[Collected data entries]
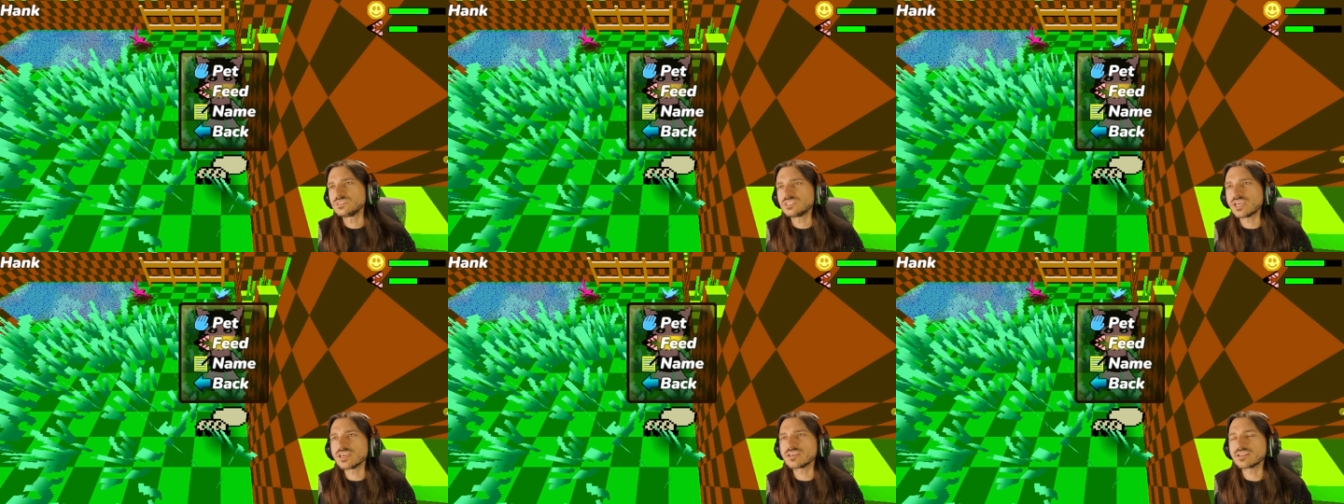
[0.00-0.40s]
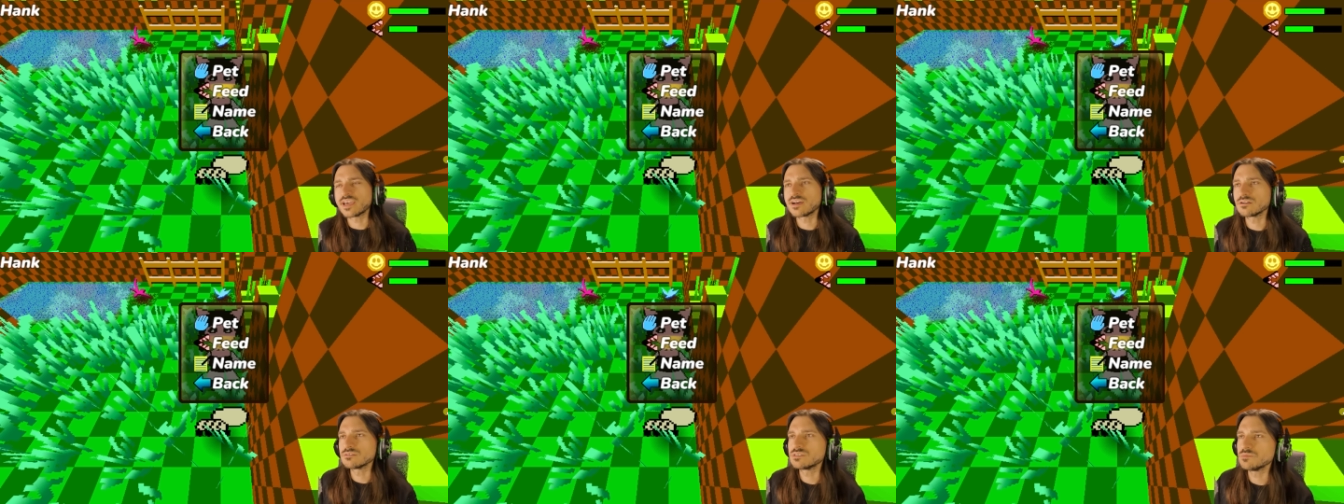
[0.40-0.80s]
taken
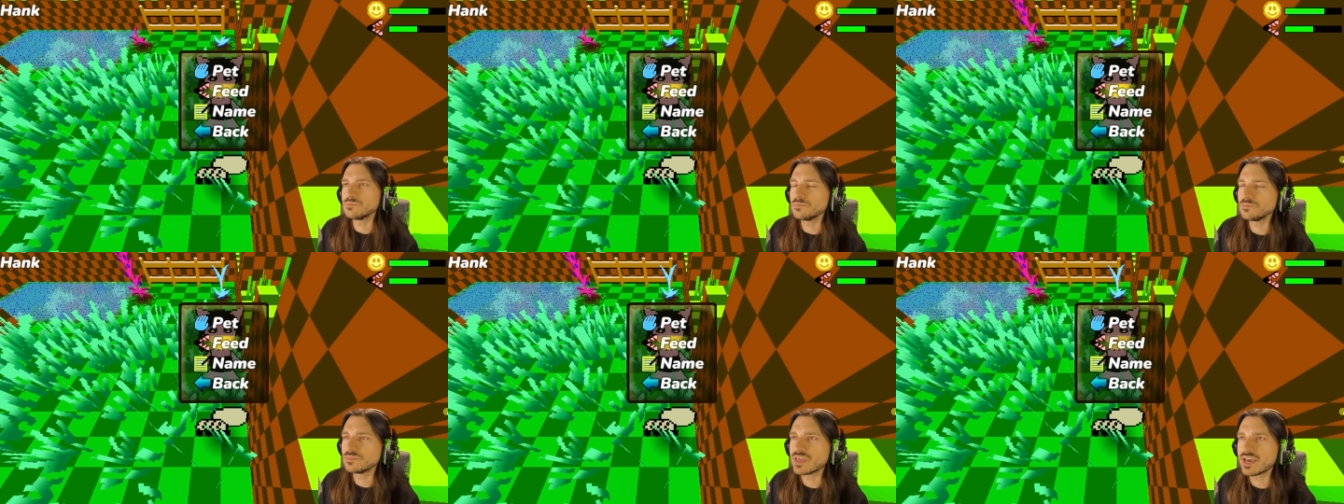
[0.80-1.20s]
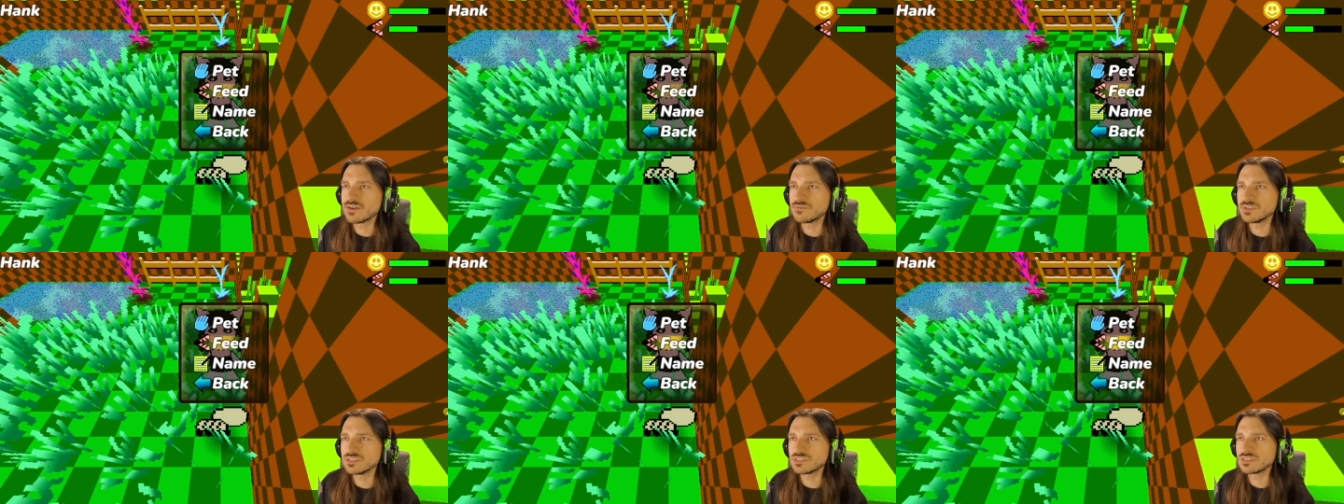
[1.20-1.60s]
out to
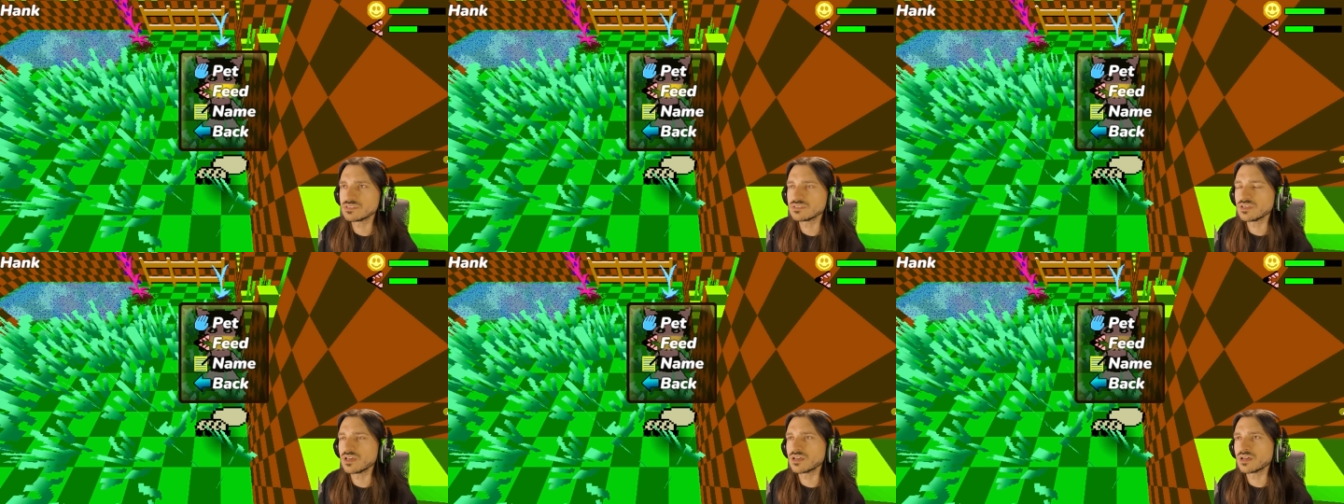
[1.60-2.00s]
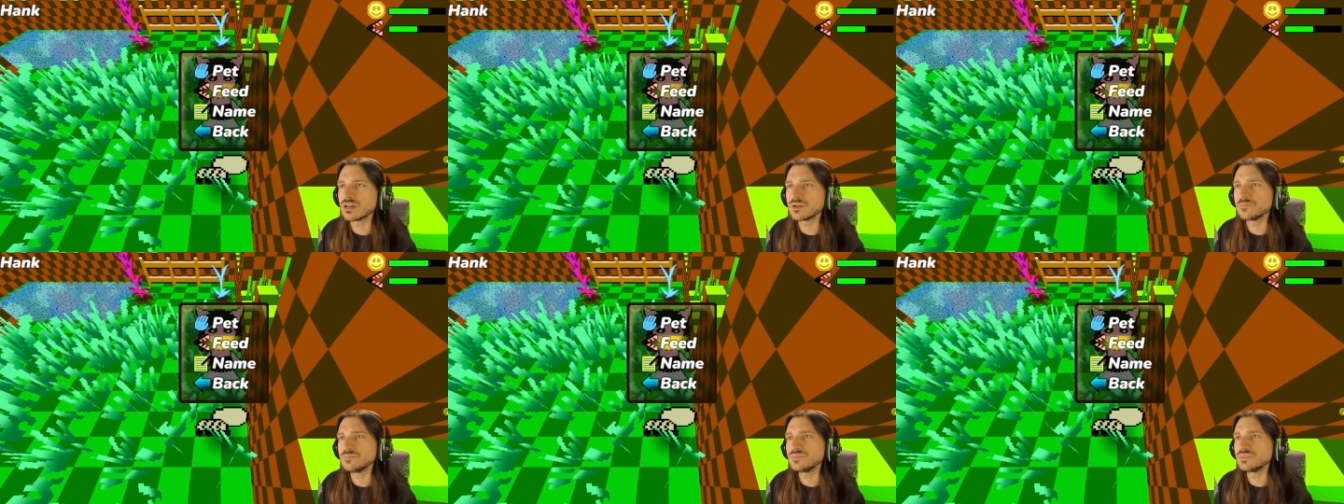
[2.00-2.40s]
have its uh,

:: WORK ORDER ::
Restate the records above in full and word for word, but do not carry over any pictures.

:: COMPLETED EXERCISE ::
[0.00-0.40s]
[0.40-0.80s]
taken
[0.80-1.20s]
[1.20-1.60s]
out to
[1.60-2.00s]
[2.00-2.40s]
have its uh,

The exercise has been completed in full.